My own experience of pregnancy anxiety
I have had a history of work anxiety in the past following an event which led to me having PTSD. I had three months of CBT which has given me the techniques to manage the anxieties I have had in this pregnancy. Anxieties in pregnancy increase for a number of reasons and this is something I have had more of this time round having my second child.
In my first pregnancy, I was working in a low risk birth centre: I watched some incredible women birth their babies with some magical births surrounded by birthing partners. I would care for hundreds of women a year and catch 70-80 babies a year (the others were handed over with shift changes or transferred to the labour ward if concerns arose).
But this time, I work in a mixed job, part clinical but with a third of my time spent in risk management. I help review the tiniest proportion of babies who enter neonatal units unexpectedly, are sadly miscarried late or are stillborn. As you can imagine, I arrive home with sadness and anxieties some days which need addressing so as not to impact on my mental health, nor my pregnancy or birth choices.

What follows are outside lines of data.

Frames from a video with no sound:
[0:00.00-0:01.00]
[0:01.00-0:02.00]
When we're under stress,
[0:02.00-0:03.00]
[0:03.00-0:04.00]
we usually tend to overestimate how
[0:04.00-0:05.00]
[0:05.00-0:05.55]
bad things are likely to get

I know these aren’t my stories, I know many of them have risk factors, smoke, have complex social or medical needs – but there are always the few where none of these factors apply and every case, regardless of history, leaves me feeling the injustice of life and emotional for these families.

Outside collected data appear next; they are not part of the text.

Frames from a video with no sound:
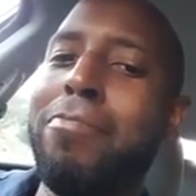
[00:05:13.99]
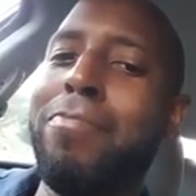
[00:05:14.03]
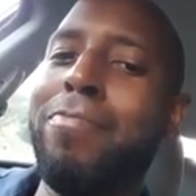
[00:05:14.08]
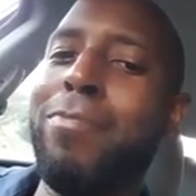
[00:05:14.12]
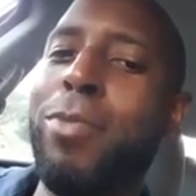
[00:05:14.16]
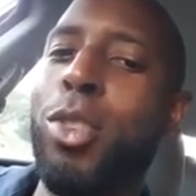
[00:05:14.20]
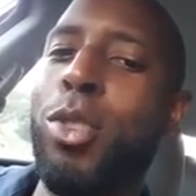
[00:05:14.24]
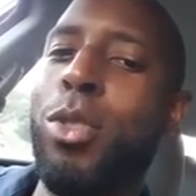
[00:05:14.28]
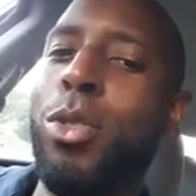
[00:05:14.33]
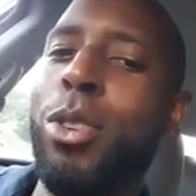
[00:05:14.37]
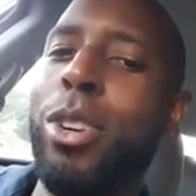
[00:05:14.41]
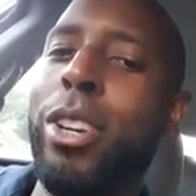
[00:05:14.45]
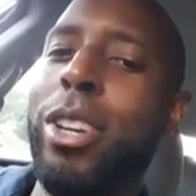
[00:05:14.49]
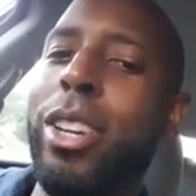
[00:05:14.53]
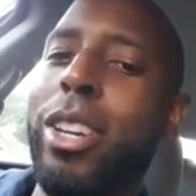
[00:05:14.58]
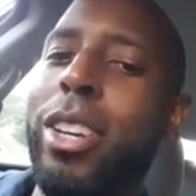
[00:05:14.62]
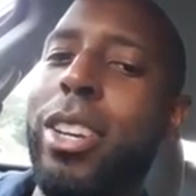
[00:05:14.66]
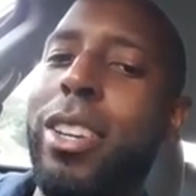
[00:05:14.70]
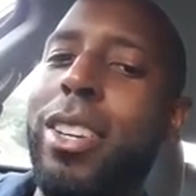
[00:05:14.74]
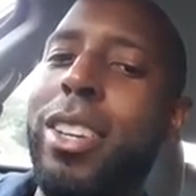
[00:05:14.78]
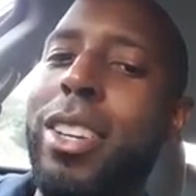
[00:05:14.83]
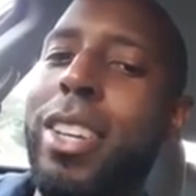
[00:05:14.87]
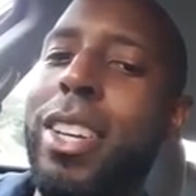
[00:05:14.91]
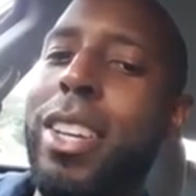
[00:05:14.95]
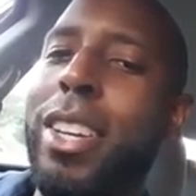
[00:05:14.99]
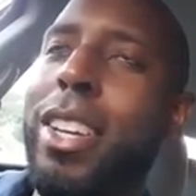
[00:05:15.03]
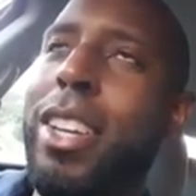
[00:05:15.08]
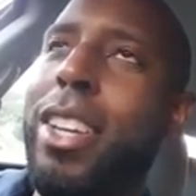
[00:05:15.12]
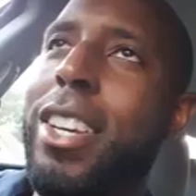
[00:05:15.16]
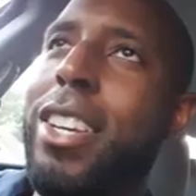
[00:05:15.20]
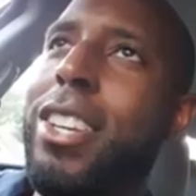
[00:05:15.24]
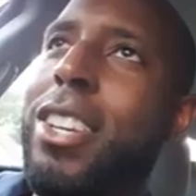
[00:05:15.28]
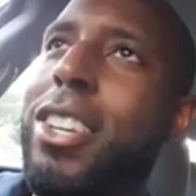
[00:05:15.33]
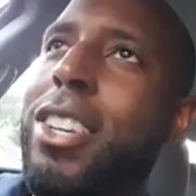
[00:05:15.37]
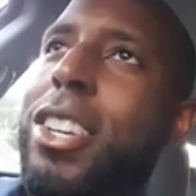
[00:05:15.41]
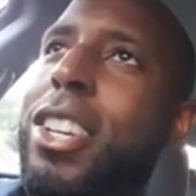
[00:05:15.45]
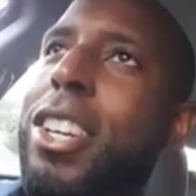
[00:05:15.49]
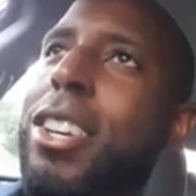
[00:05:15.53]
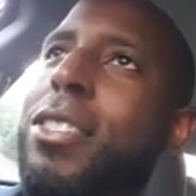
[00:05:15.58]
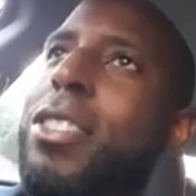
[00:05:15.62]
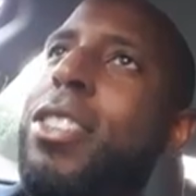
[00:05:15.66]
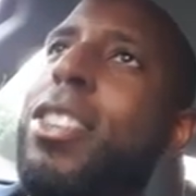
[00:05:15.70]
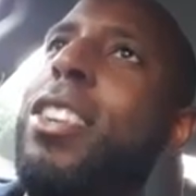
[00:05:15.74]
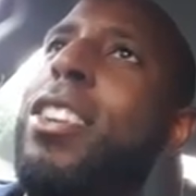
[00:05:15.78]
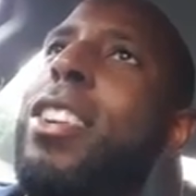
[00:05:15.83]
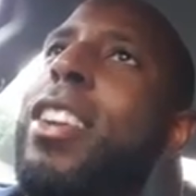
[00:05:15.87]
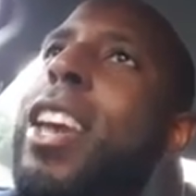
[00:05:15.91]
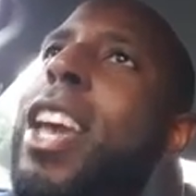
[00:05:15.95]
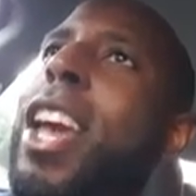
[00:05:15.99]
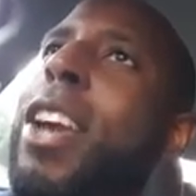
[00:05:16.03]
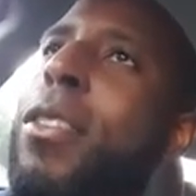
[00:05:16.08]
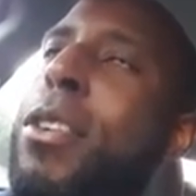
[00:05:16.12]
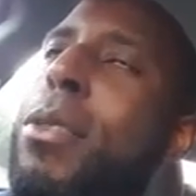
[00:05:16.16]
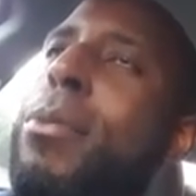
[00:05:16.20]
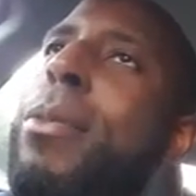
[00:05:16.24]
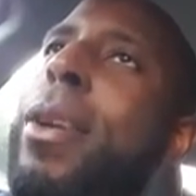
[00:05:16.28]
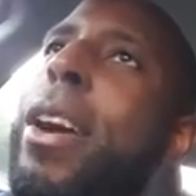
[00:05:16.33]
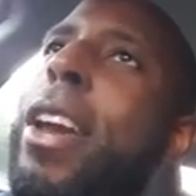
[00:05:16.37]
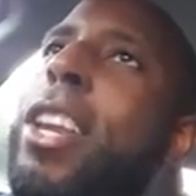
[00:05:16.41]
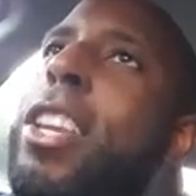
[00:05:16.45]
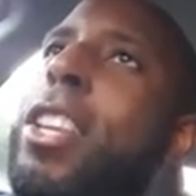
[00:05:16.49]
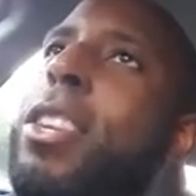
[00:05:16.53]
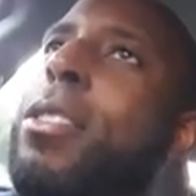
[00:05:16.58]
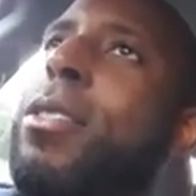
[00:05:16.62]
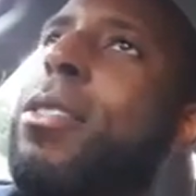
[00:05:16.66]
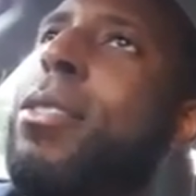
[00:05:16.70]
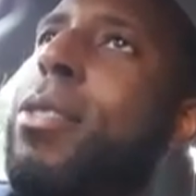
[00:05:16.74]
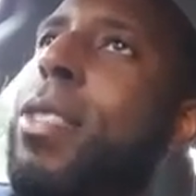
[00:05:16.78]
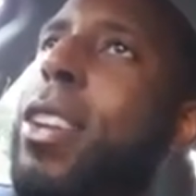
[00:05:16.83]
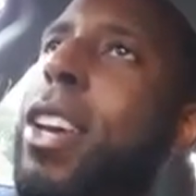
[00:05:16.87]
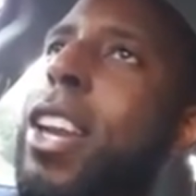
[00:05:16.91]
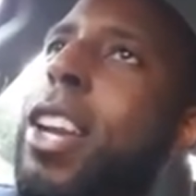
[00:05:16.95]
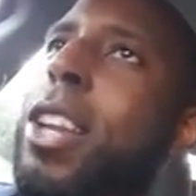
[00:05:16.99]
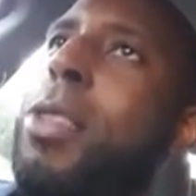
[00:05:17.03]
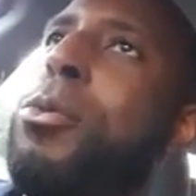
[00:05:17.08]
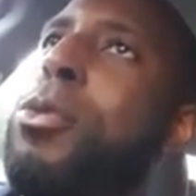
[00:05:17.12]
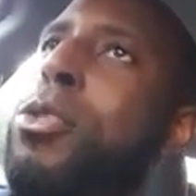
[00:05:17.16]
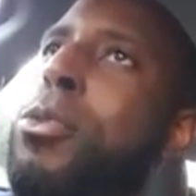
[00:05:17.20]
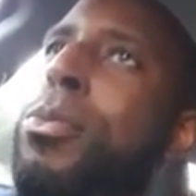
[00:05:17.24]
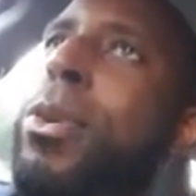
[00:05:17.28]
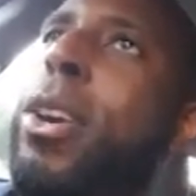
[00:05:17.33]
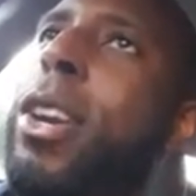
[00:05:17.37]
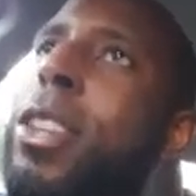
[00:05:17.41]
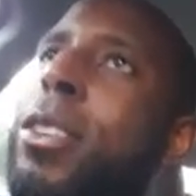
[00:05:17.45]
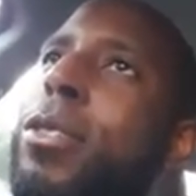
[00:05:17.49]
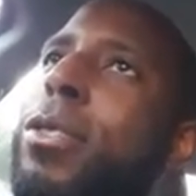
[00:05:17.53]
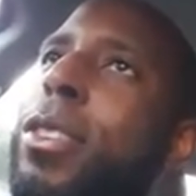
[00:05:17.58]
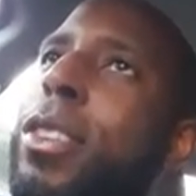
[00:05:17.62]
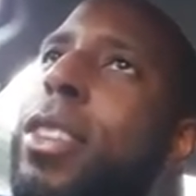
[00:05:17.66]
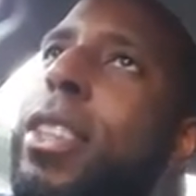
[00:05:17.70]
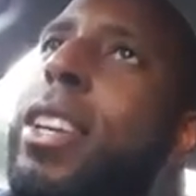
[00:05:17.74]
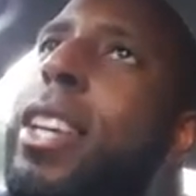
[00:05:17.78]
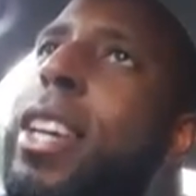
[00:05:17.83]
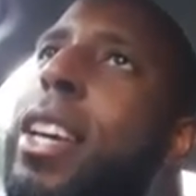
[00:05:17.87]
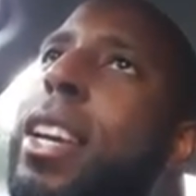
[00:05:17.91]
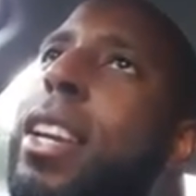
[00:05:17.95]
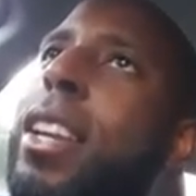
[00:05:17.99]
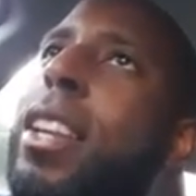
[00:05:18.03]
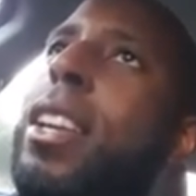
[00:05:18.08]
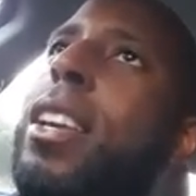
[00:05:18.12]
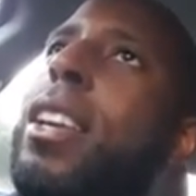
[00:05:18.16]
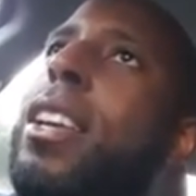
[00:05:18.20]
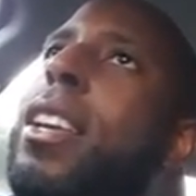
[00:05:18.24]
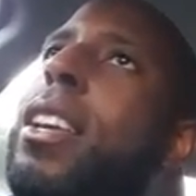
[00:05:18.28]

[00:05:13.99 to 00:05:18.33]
sort of shifts into everybody's kind of perspective of the night.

Because of my job, I worry hugely about so many things but especially ultrasound scans. My 10 and 11 week scans, I was full of anxiety, worried I’d be told there was no heartbeat. With my 20 week scan coming up, I have no excitement: just anxiety that there will be an anomaly found. I’ll be excited when I know all is okay. It’s the same for midwife appointments too: what if something is found in my wee or my blood pressure is raised? Sometimes knowing too much is a curse.
Finally, it sounds mad but knowing what we are having has made me even more anxious. We didn’t find out with my first, but I have known this time since 12 weeks. Already, I am picturing what they will be like together, making plans full of hope, bonding on a whole different level to what I did with a surprise baby. I almost feel the closer I feel to this baby, the more anxious I am, and worried that something will happen.
I spend my evenings listening to hypnobirthing tracks, breathing techniques and ensuring I exercise and swim once a week. I utilise my CBT techniques to rationalise these experiences everyday, in order to reduce these anxieties and I come home and talk about this with my husband, family and friends. Keeping it inside increases the anxieties and it is so important to speak openly about them.
So if you are feeling anxious and reading this, know you aren’t alone. Pregnancy can cause so many women or pregnant people to feel anxious. Speak up, speak out and find ways to help reduce or manage these anxieties in pregnancy. Let’s talk openly about anxieties in pregnancy.